The starting point is to understand that everyone has things, even if this is only one’s life, liberty and bodily integrity. Liberty includes for example freedom to work and thereby acquire property. Property ownership is thus a product of liberty. When people have things, it is said, they have rights to these things. So, we can and do talk about the right to life, liberty, bodily integrity, to property and so on. Collectively these rights are unalienable rights; they belong to individuals. The moment someone has things, there will be someone else who will want to take those things. And so we witness the reality of murder, rape, slavery, theft and so. The question then became how can individuals protect these rights from others? This is where the constitution comes in. The first line of defence was, and remains, self-defence. An extension of self-defence is assistance from others; a militia can be formed; international treaties can be entered into and so on. Self-defence is somewhat limited. So John Locke, the English philosopher pointed out individuals collectively form a state for the purpose of protecting these rights. The state would protect each individual against murder, rape, theft, etc. All these acts are prohibited as the became Natural Law, common-law crimes. But it soon became clear that the state itself, in any shape and form, including state officials, could violate these unalienable rights. Kings, governments and parliaments could and did steal, murder and so on. Parliaments could pass laws which violate these unalienable rights and claim these “laws” are legitimate. At the end of a long process the American Experiment proposed these rights be protected in terms of a constitution; constitutional democracy. The final experiment was that the constitution would protect these rights. The constitution is a declaration that no possible institution exists which can violate these rights; no king, no state official and above no parliament could do so. A constitution is a declaration that between these ancient rights of the induvial and those who wish to violate these rights now stands the impenetrable constitution. That is the American constitutional experiment.
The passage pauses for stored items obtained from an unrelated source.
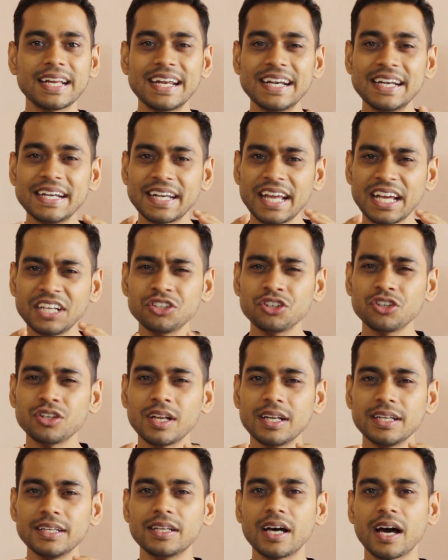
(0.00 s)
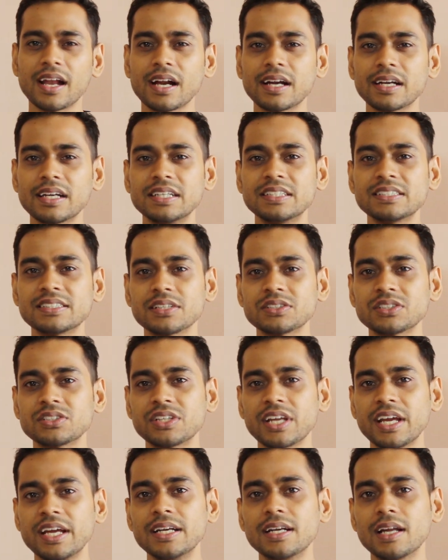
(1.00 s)
intentionally directed,
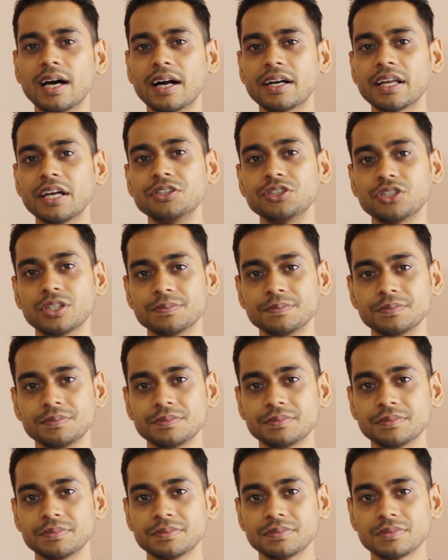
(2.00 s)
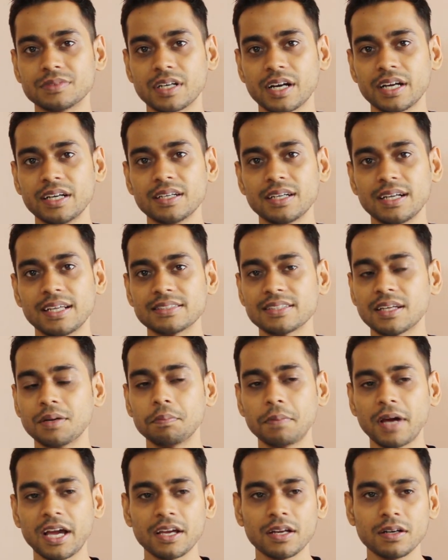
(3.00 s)
sustained attention, right? Let's
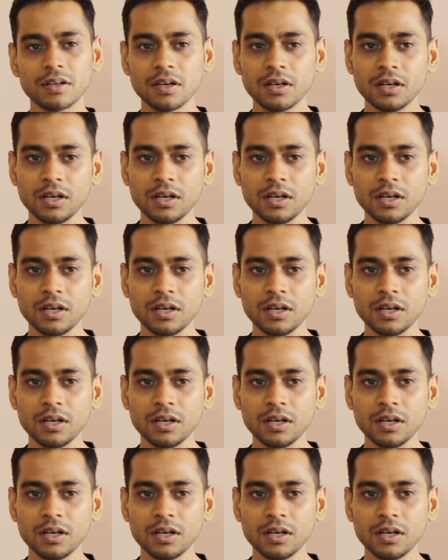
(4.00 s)
unpack it.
The constitutional experiment started in 1215 in England. King John tried to arbitrarily to take property through taxation. He thought, since he was the king, he could just decree that his Barons and other subjects must pay taxes. That was not the historical position. Taking property without consent was theft. Calling theft taxation did not change that. The Barons would have none of that and England moved to a state of civil war. In the end King John had to accept there was no taxation without consent. The position was formally set-out in the Magna Carta; the Great Charter of Liberties. It was the forerunner of the modern constitution. Magna Carta did not deny taxation but made it clear the king had no arbitrary ability to impose taxes; the common-law position. The restoration of the ancient rights of the individual.
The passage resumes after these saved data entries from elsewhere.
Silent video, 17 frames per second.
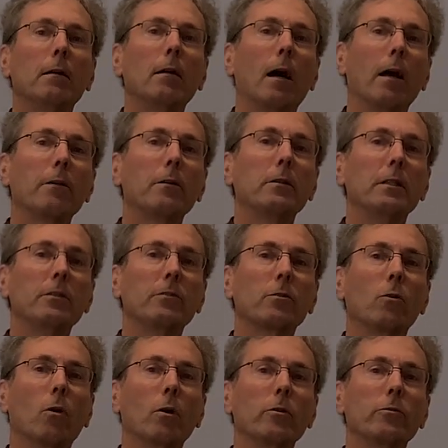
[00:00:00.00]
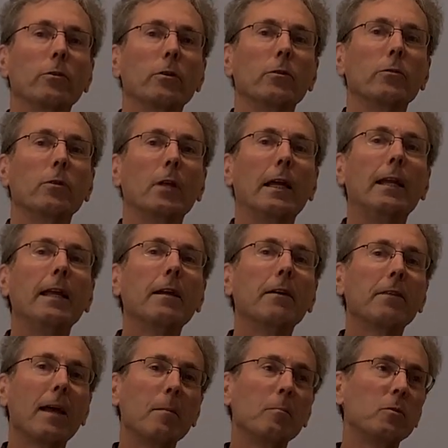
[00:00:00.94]
other discourses and hear
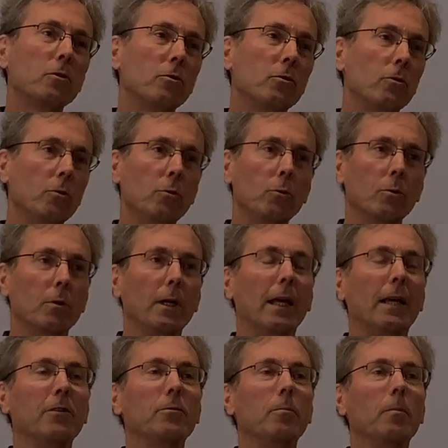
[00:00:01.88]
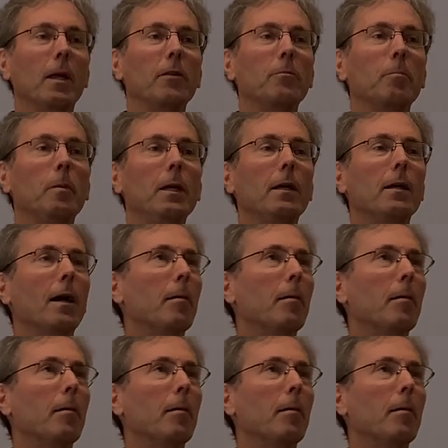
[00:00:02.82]
them too as being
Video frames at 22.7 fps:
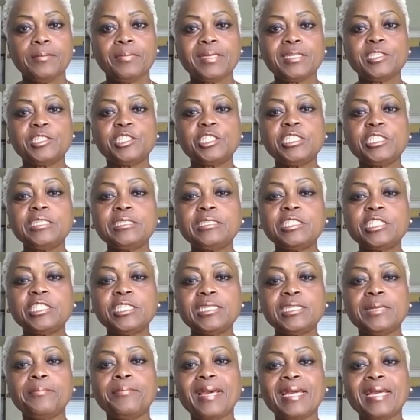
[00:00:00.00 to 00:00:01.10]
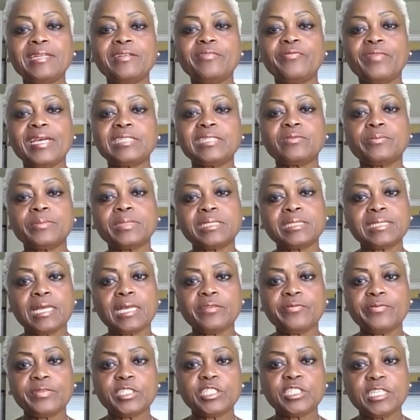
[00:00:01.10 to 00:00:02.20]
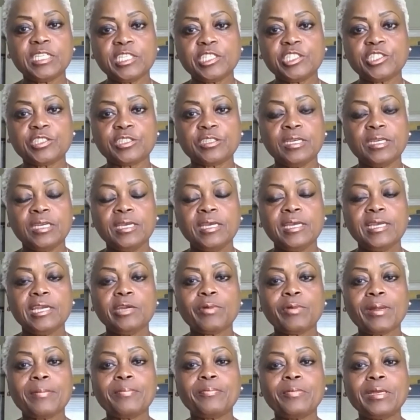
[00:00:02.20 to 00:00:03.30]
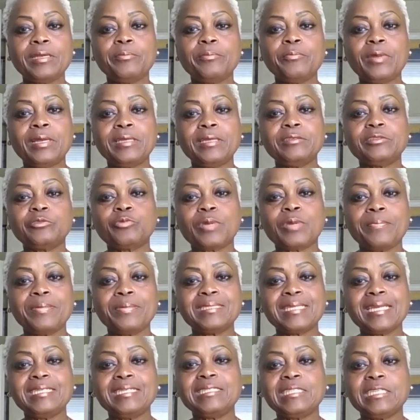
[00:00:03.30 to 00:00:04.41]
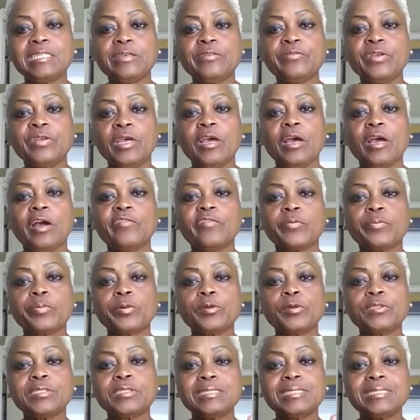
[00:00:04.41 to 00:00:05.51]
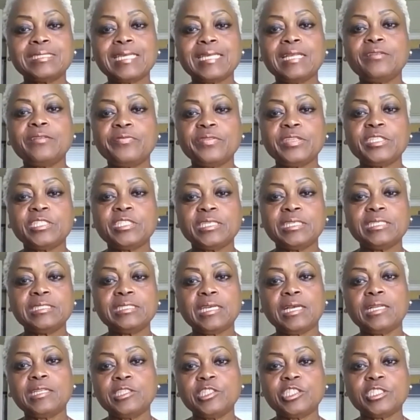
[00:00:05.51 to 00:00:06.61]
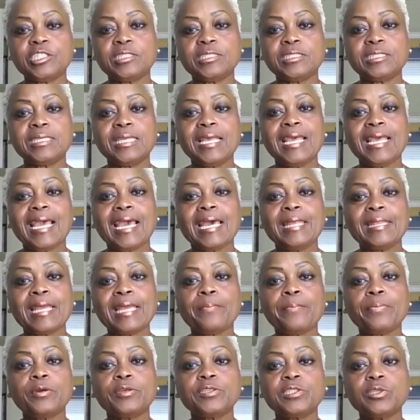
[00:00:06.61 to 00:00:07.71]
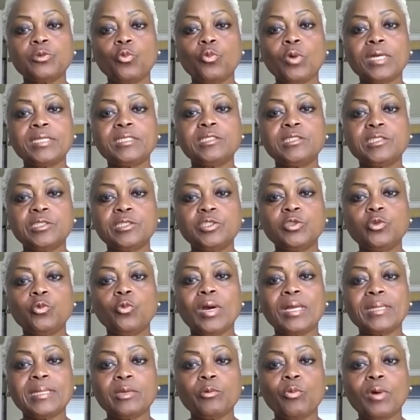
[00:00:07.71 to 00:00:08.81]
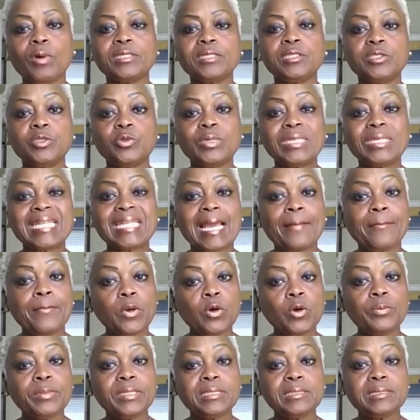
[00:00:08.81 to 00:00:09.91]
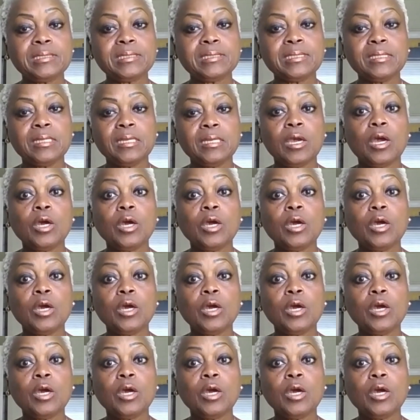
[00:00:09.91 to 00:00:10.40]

But the cheating manifests from a selfish nature. It is representative of a person's selfish indulgence, and that person wanted to do what they want to do in that moment.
A new struggle then started as parliament started to violate these ancient rights. Just as the king had proclaimed he was the law so did parliament. Could parliament override the common-law and authorize the arbitrary taking of property? And so, the long debate about the legislative sovereignty of parliament began. Increasingly arguments were being made that parliament was sovereign. This notion was succinctly and famously stated by Sir Leslie Stephen. He argued, if parliament was sovereign it could pass a “law” to murder blue-eyed babies. He argued the good graces of parliament would not do that. The Americans were unconvinced. A declaration that the power of parliament to make “laws” which violated the ancient unalienable rights was needed; a constitutional state was brought into being.